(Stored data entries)
━━━━━━━━

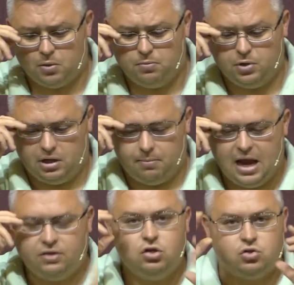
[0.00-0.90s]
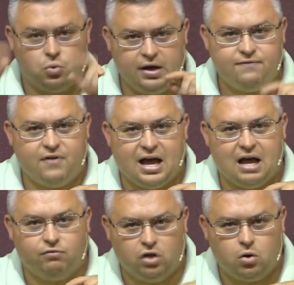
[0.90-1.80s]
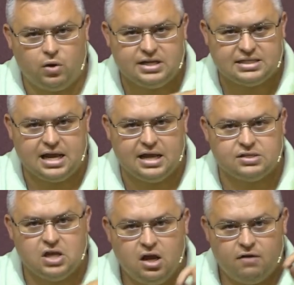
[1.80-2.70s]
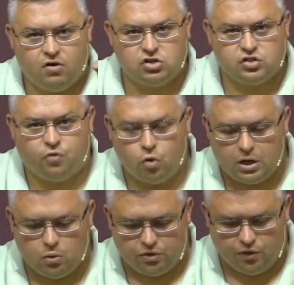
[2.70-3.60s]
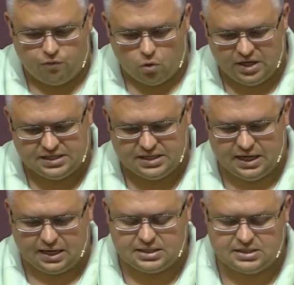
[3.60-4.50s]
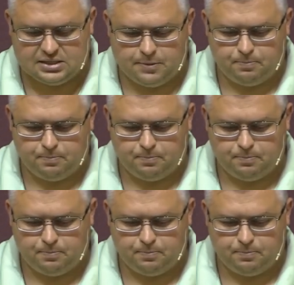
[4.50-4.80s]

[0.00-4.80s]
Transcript: But in Matthew 25, look at what he says, verses 41 through 46.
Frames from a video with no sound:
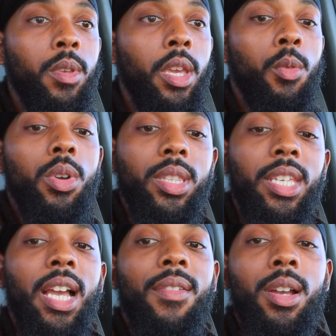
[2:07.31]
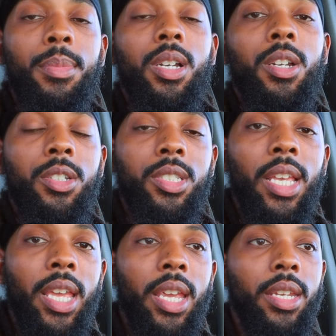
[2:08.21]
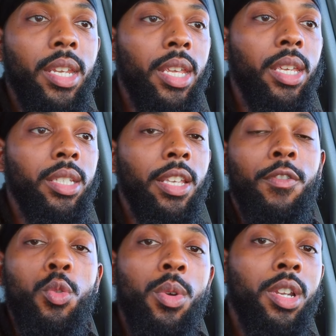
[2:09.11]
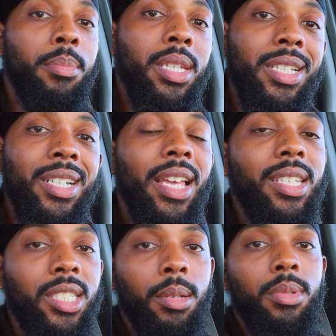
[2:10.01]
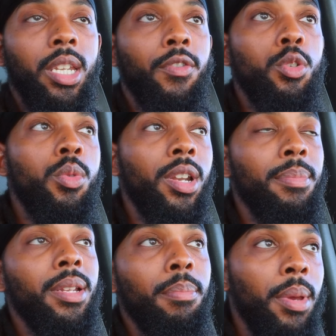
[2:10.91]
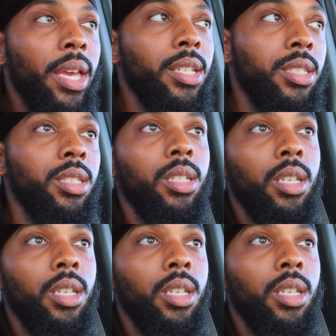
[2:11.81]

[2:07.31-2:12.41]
And one thing I've come to understand is if you want to be good at something, if you want to be the best,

━━━━━━━━

■ AIM OF THE EXERCISE
What is needed is an exact copy of every entry, with the pictures removed.

■ ANSWER BELOW
[0.00-0.90s]
[0.90-1.80s]
[1.80-2.70s]
[2.70-3.60s]
[3.60-4.50s]
[4.50-4.80s]

[0.00-4.80s]
Transcript: But in Matthew 25, look at what he says, verses 41 through 46.
Frames from a video with no sound:
[2:07.31]
[2:08.21]
[2:09.11]
[2:10.01]
[2:10.91]
[2:11.81]

[2:07.31-2:12.41]
And one thing I've come to understand is if you want to be good at something, if you want to be the best,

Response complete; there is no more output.